━━ Data provided

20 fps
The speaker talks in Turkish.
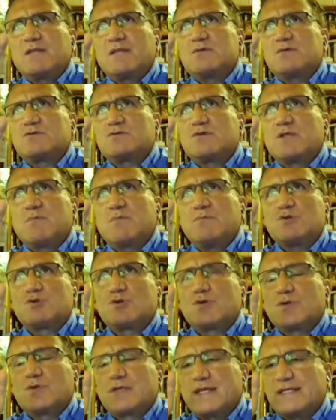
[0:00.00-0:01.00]
efendime söyleyeyim
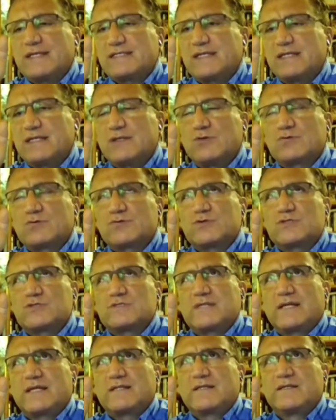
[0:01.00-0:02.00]
bir sürü gezgin yurt
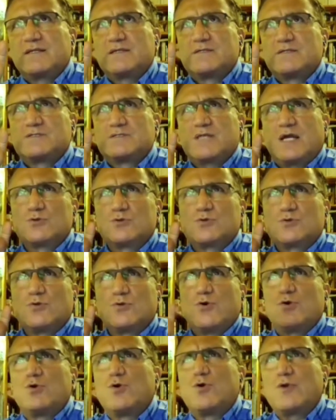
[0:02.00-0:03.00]
dışından John e,
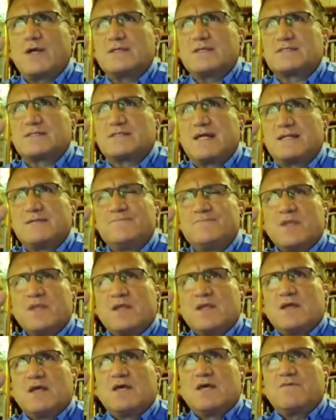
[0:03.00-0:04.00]
Jean-Jules Lawrence'den,
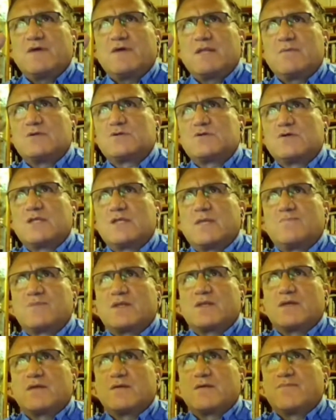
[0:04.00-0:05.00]
efendime
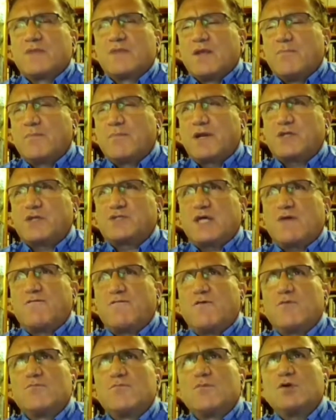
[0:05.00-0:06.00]
söyleyeyim e,
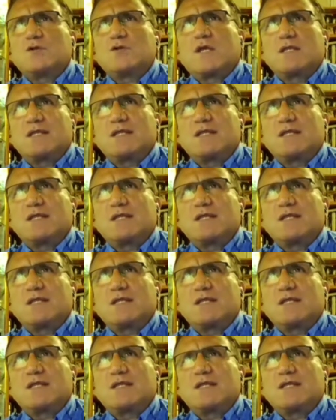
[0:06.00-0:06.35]
Maraşal von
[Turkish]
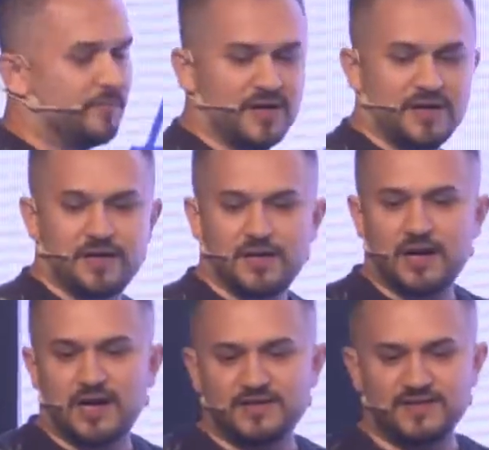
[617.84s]
E,
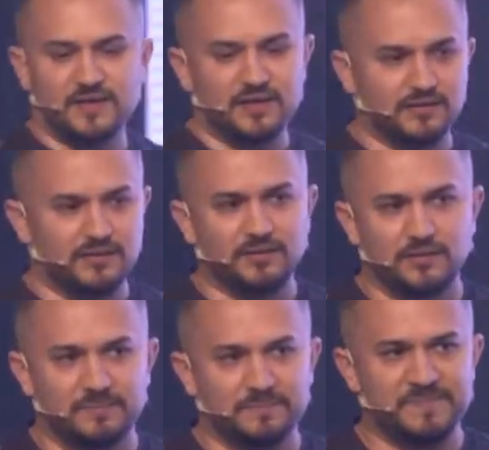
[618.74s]
ITAN'i
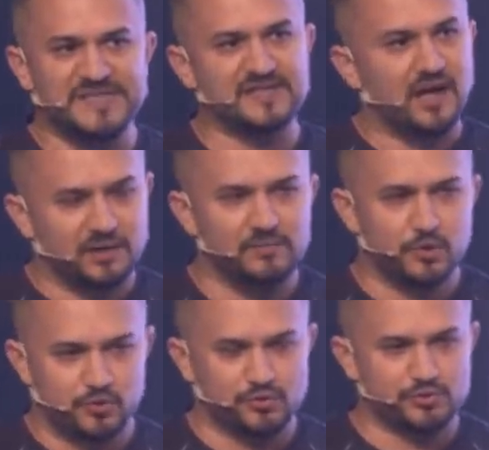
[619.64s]
biz
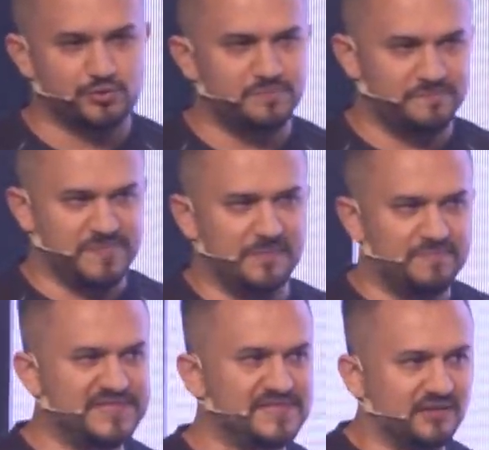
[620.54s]
almıyoruz. Yani
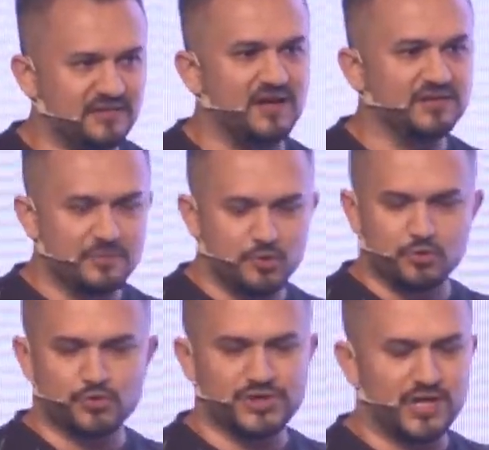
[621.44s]
bizzat
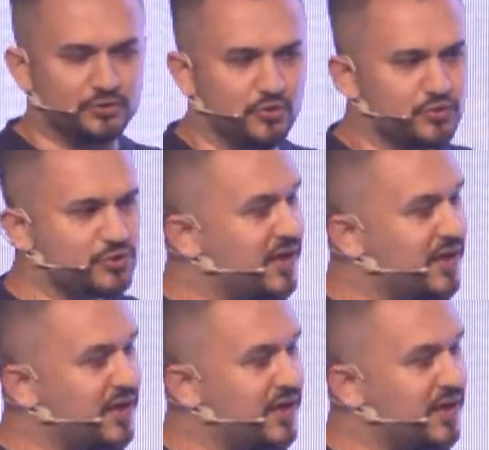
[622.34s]
alamıyoruz daha doğrusu.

━━━━

The records above need to be copied exactly, though not their pictures.

20 fps
The speaker talks in Turkish.
[0:00.00-0:01.00]
efendime söyleyeyim
[0:01.00-0:02.00]
bir sürü gezgin yurt
[0:02.00-0:03.00]
dışından John e,
[0:03.00-0:04.00]
Jean-Jules Lawrence'den,
[0:04.00-0:05.00]
efendime
[0:05.00-0:06.00]
söyleyeyim e,
[0:06.00-0:06.35]
Maraşal von
[Turkish]
[617.84s]
E,
[618.74s]
ITAN'i
[619.64s]
biz
[620.54s]
almıyoruz. Yani
[621.44s]
bizzat
[622.34s]
alamıyoruz daha doğrusu.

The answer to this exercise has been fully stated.